Xavier Dolan : Oui. C'est terrible… C'est biaisé d'office. Je gravite dans un milieu où les gens font directement ou indirectement partie de l'industrie du cinéma. J'ai peur des lieux publics, des gens, du monde, des foules... Je reste dans un environnement que je connais, je vais dans des lieux familiers, des restos et des bars où j'ai l'habitude de me rendre avec mes amis. Et, de temps en temps, se présente une personne que je n'ai jamais rencontrée. Là, je développe un intérêt pour elle et, souvent, cette personne est complètement inaccessible ou pas intéressée par moi. Je pense que je suis attiré par des gens… (il s'arrête) Je ne sais pas…
C'est la première fois que vous filmez l'amitié. Vous êtes-vous demandé comment procéder pour l'incarner au mieux ?
Xavier Dolan : Oui, bien sûr. On s'est posé la question avec mon chef-opérateur et mon cadreur. Je voulais qu'on ait constamment quelqu'un en amorce, qu'on sente toujours l'épaule d'une, deux, trois personnes devant le sujet qu'on filme et qu'on constate aussi la présence des autres à côté, juste derrière… Il fallait que le sentiment de collectivité soit inévitable, inexorable, et que les personnages ne puissent pas échapper aux autres, au groupe. Quand on est entre amis, tout se sait, on n'a plus de discrétion, d'intimité… On ne fait plus qu'un.
"Ce qui m'agresse, c'est la supériorité déclarée des gens qui pensent vivre une vie normale"
Au début du film, Maxime regarde une affiche publicitaire prônant le modèle d'une famille hétéro-normée.
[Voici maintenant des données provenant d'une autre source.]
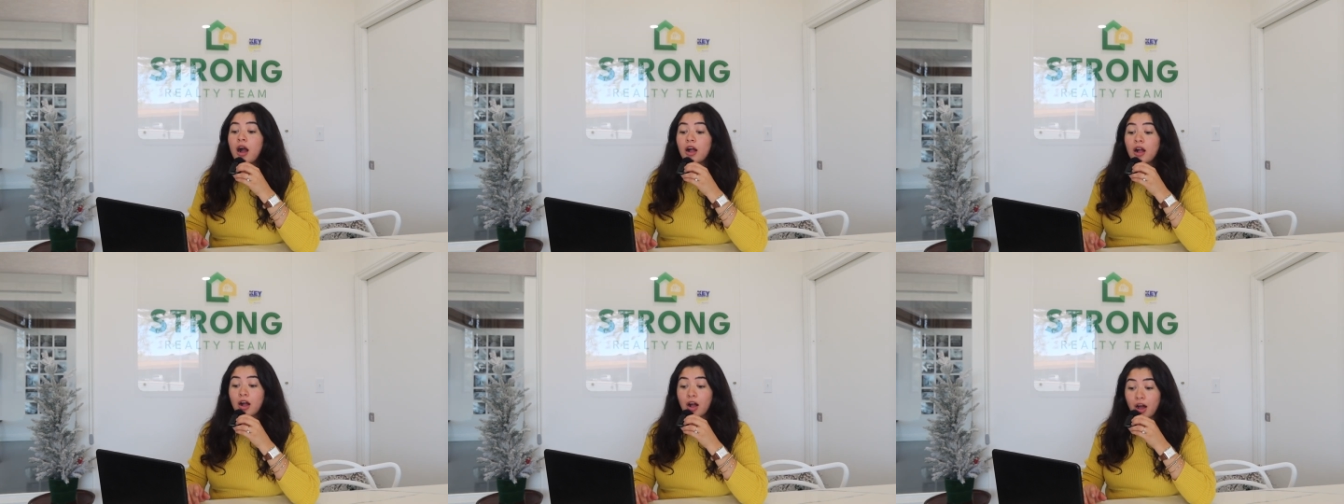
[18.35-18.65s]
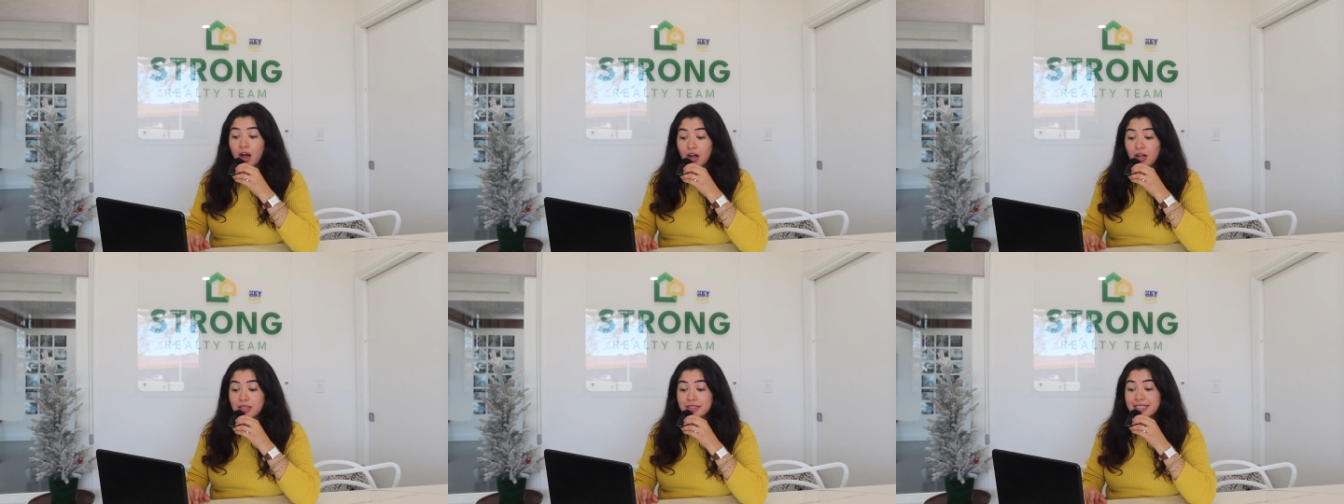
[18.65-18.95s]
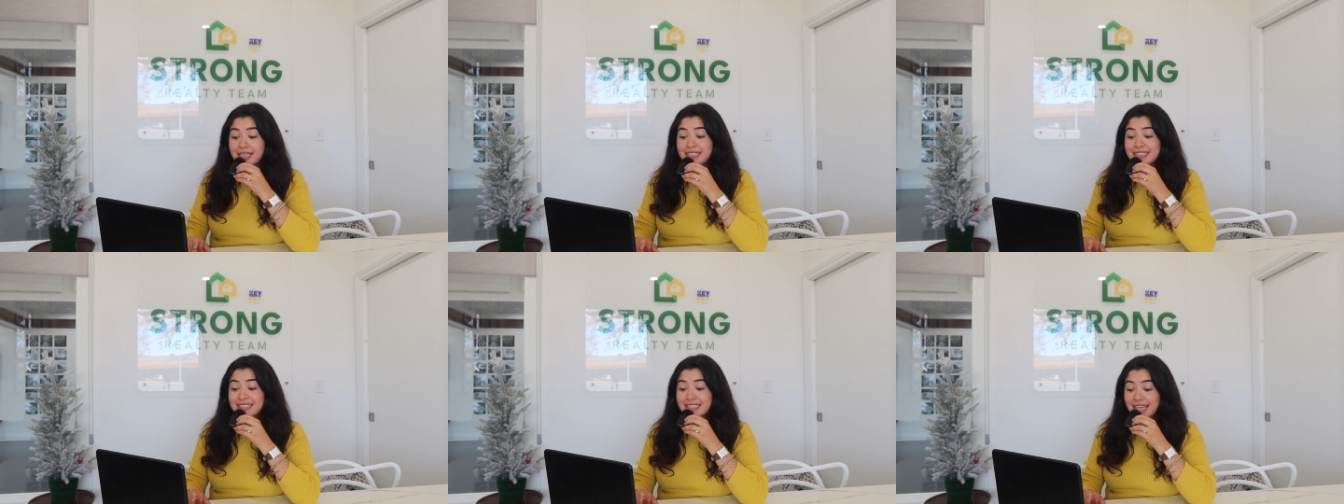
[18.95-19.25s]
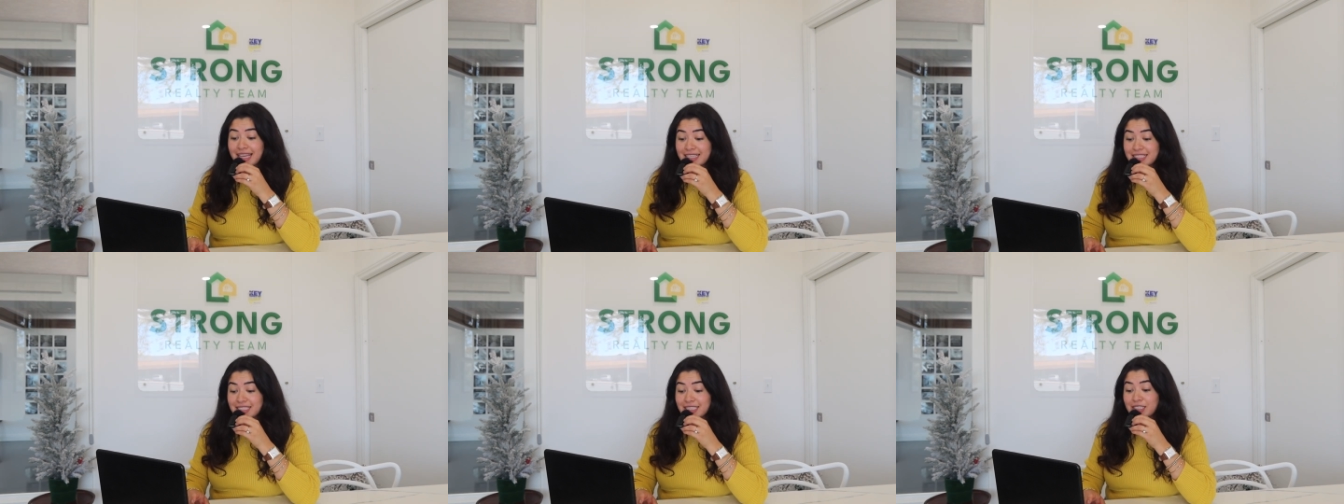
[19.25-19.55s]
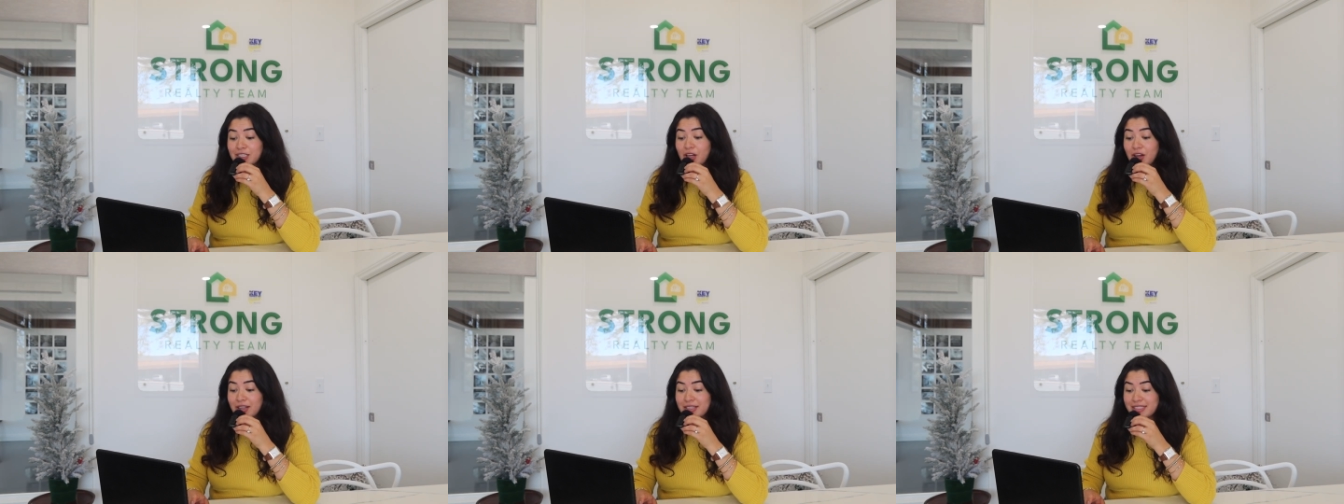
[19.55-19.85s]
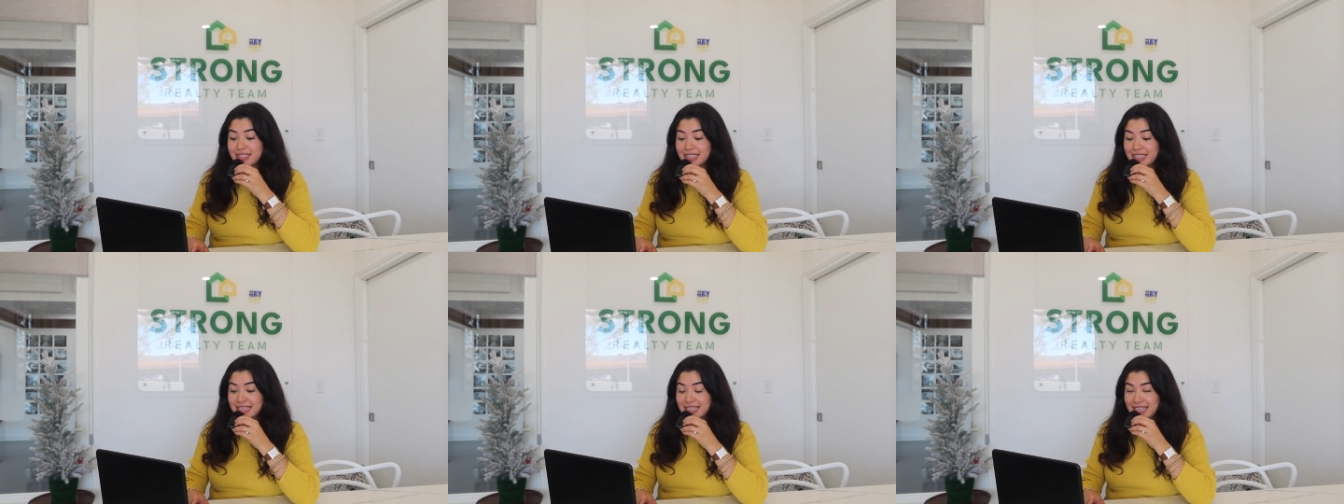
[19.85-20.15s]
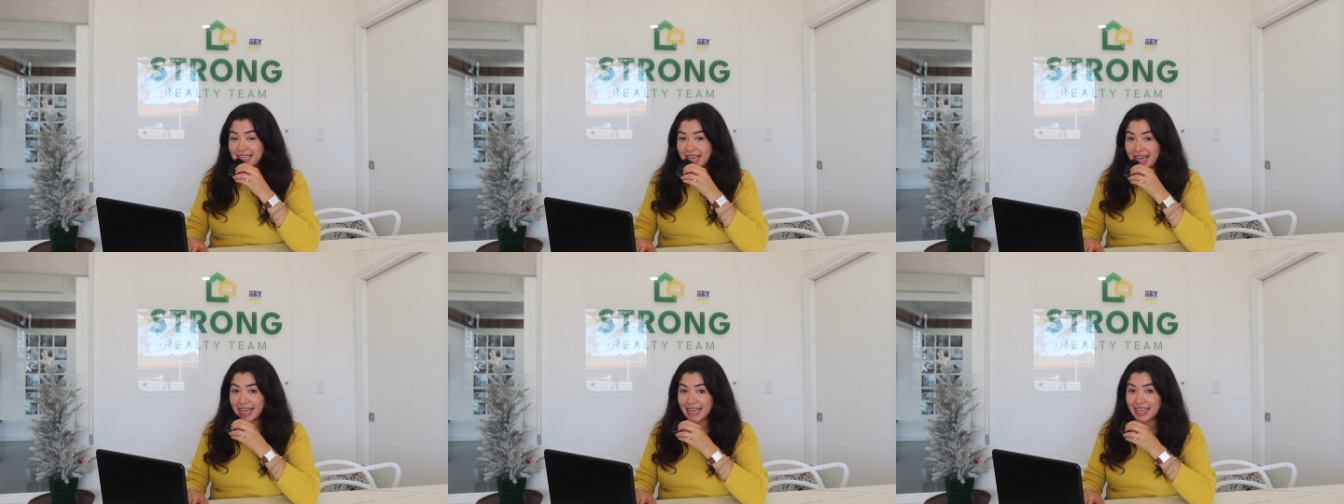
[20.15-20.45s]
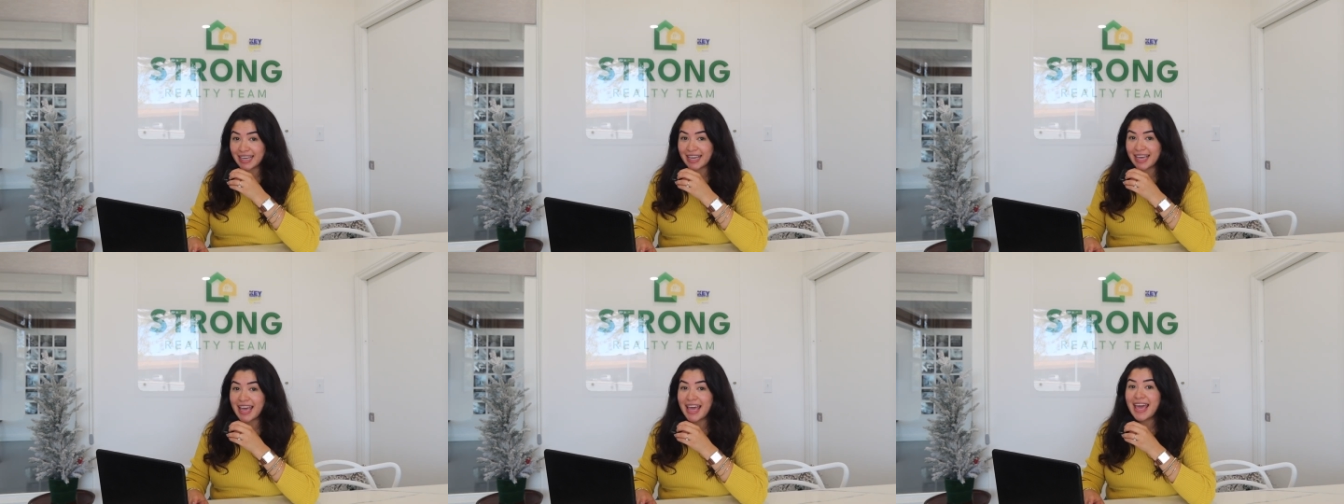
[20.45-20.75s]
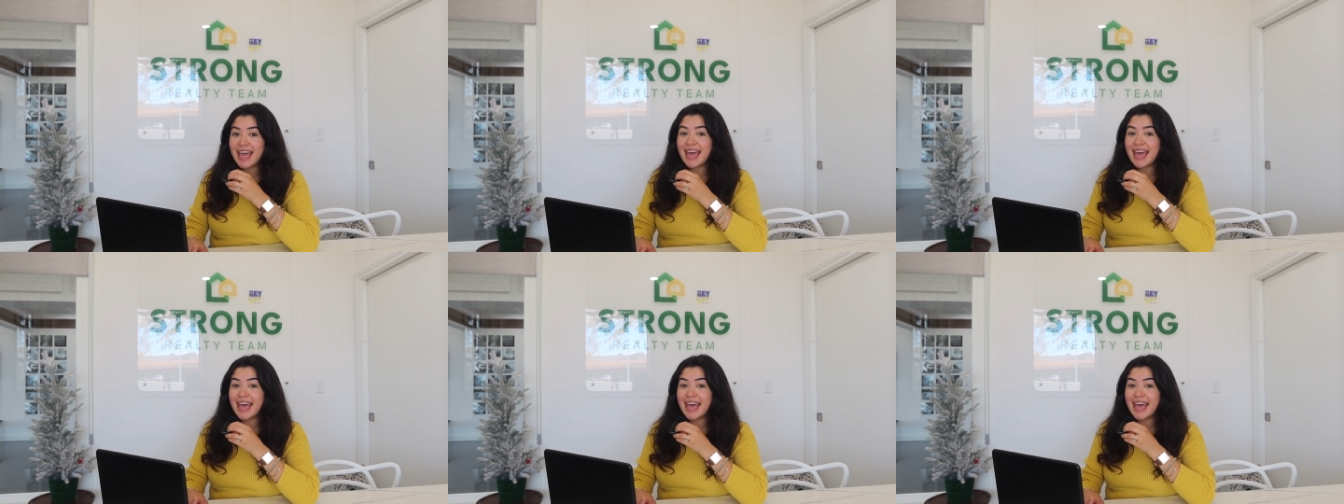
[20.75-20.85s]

called Santa Claus, Indiana.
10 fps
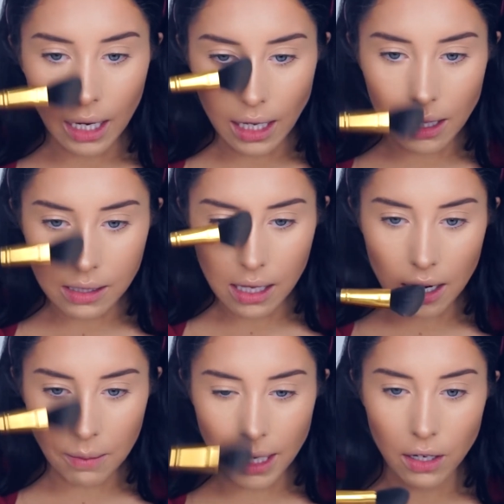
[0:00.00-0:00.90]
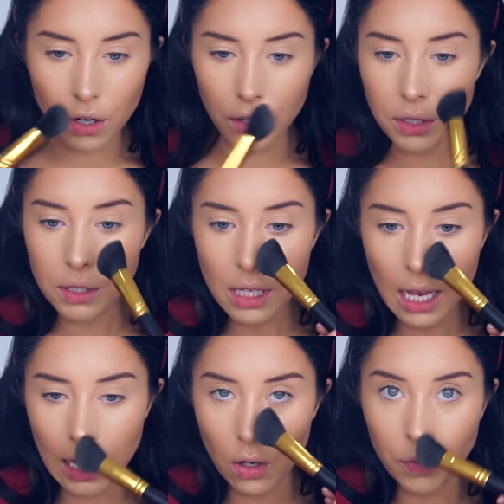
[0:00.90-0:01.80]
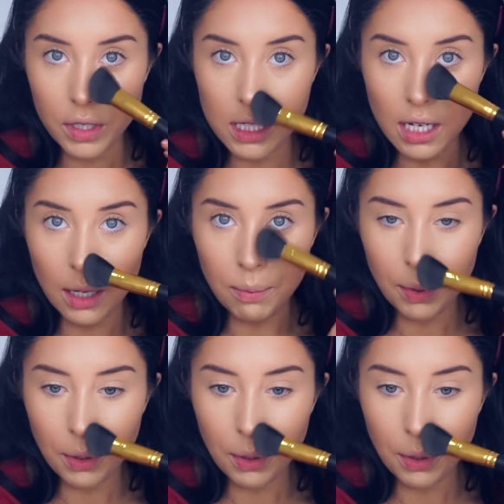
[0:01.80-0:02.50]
either side of my nose and on the tip.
Est-ce une vision qui vous agresse ?
Xavier Dolan : Ce qui m'agresse, c'est la supériorité déclarée des gens qui pensent vivre une vie normale. La façon dont on oppose cette normalité à la marge, c'est là qu'est l'agression. On a tous les mêmes droits et il ne peut pas en être autrement. Au lieu de s'élever spirituellement à travers leur foi, beaucoup de gens essaient d'ostraciser les autres, leur disent comment se comporter, ce qu'ils ont le droit de faire ou pas, qu'une femme a le droit d'avorter ou non, qu'un homme a le droit d'épouser un autre homme ou non… Pour moi, c'est inouï d'utiliser la foi et le prétexte de la normalité ou de la légitimité comme une excuse à la violence et au rejet des autres.
Le baiser entre Matthias et Maxime est primordial. Avez-vous apporté un soin particulier à cet instant fatidique ?
Xavier Dolan : Ce moment n'a finalement aucune importance, on s'en fout. Le film existe véritablement à travers la façon dont ils vont le repenser… Ça les hante, ça les consume… Le sujet, ce n'est pas le malaise quand on s'embrasse mais le malaise d'y repenser constamment. En cachant le baiser, l'idée était de créer un manque chez le spectateur, qui sera dans l'attente de quelque chose qui se trame, qui arrivera... Cela construit la tension.
Un baiser définit-il quelqu'un ?
Xavier Dolan : Non, mais il peut redéfinir certaines notions qu'on a par rapport à soi. Quand on est au contact de l'autre, on apprend à se connaître davantage. On se sent plus complet quand on embrasse… De toute évidence, ça révèle aux personnages une part d'eux-mêmes inexplorée, inédite, et c'est ce qui les confond. Ils se connaissent depuis 25 ans, ils en ont 30. Comme des frères, ils sont extrêmement complices. Et, du jour au lendemain, il se peut qu'ils éprouvent une forme d'amour : ça les bouleverse.
Maxime, que vous incarnez, a une tâche de vin sur le visage. Vous, Xavier Dolan, quel est le signe distinctif qui modifie votre rapport aux autres ?
Xavier Dolan : C'est quelque chose que tout le monde peut voir… Ma taille –en terme de hauteur, je veux dire– est le complexe de ma vie. J'aurais juste voulu faire 2 ou 3 pouces de plus. Pour moi, c'est un manque. Ces trois pouces me manquent. Ces dix dernières années, je les ai cherchés et j'ai fait des films pour me sentir plus grand.